Is he now planning to foreclose on that forum?

Terrible History
The lack of transparency is what this District is about and it's all over its history. The closure of Anna Yates Elementary School has been doggedly pursued by the District since the Center of 'Community' Life was conceived more than 10 years ago but the District always assured residents they (the residents) would have the final say on that.  After the Measure J school bond ballot initiative passed in 2010, the public vetting of the possible closing of the school was supposed to be addressed in the subsequent design phase of the Center of 'Community' Life public meetings.  That never happened.
In response, some 73 parents and citizens wrote the now infamous May 2012 letter demanding the District honor its promise to allow the community to decide about Anna Yates.  The letter was summarily ignored. Instead the School Board voted unilaterally to close the school in November 2012.  Later in April 2015 after an angry mob showed up at a Board meeting demanding the District allow a public forum on closing the school, Board President John Affeldt relented, promising a meeting on the subject after first warning parents and citizens he had already made up his mind on the closure of Anna Yates, a statement he later felt compelled to retract.

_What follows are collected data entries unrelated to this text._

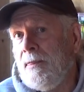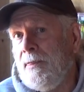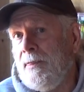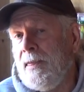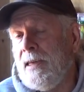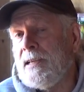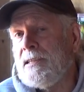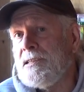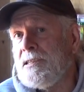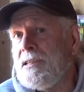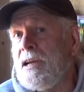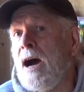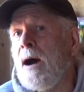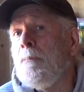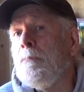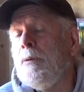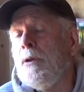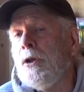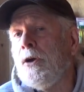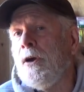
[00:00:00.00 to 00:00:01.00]
This
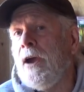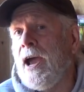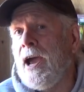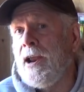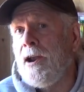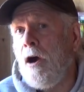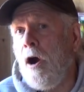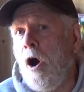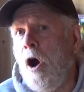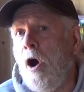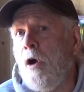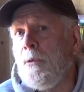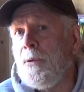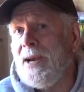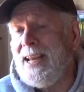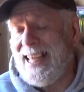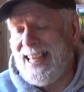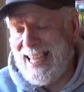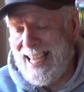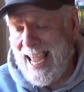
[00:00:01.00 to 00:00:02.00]
tumbler had
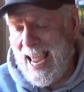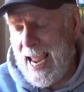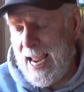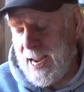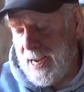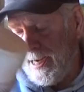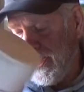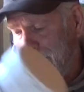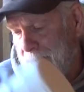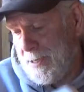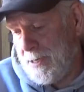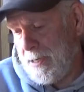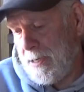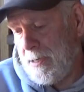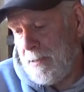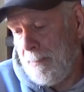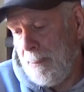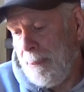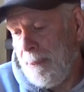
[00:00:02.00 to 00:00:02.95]
already caked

The John Affeldt promised meeting is to be a first public vetting of the idea that Anna Yates Elementary School should be closed and we eagerly await Mr Affeldt to make good on his promise made last April to allow this.  But if this upcoming closed door mystery meeting with real estate agents represents yet another reneging and another foreclosure on the public's right to weigh in on this important community issue, Emeryville parents and residents alike will have every right to kick out these arrogant and duplicitous School Board members.  The story of the closure of our elementary school in Emeryville is one of the worst examples of government malfeasance in our town's history...and I needn't remind anyone of our terrible history on that score.


  1. Ya gotta feel for the school board, for 12 years no one complained about the pending closure of AYE, yet, now, as they are getting ready to move, a small vocal minority changes their mind and makes a stink about it. I am also sure that no matter what happens, the negative effects of closing, or not closing AYE will be blamed on the board, as well as cost overruns, and not the fickle public that keeps changing their mind on what they want mid-project.

    The citizens are just as dysfunctional as the school board and the city council. In the end, you're all acting like petulant children.

    1. Feel for the School Board? Why? Because they can't sleep at night or look at themselves in the mirror after they used their power over several years to stop citizens from weighing in on the closure of their school? Where, pray tell is the citizen dysfunction? For all these years they have been petitioning the School Board for a chance to weigh in on closing the elementary school as the Board promised them they could do. There are two groups here: the School Board public servants and there's the public. Please explain how the public servants not serving the public is a problem of a dysfunctional public.

      Oh, and the fact that the Board might allow a meeting to discuss the closure of the school won't cost the District anything, so cost overruns of which there already have been many (see the Tattler for details) cannot be attributed to any external forces. It's all on the District. Any negative effects on closing the elementary school will be on the Board and the District as a whole since they shut out the public on that decision. The public can't be blamed for something out of their control.

    2. Oh and many parents and much of the citizenry is still unaware of the District's intention to close the elementary school. Who's fault is that?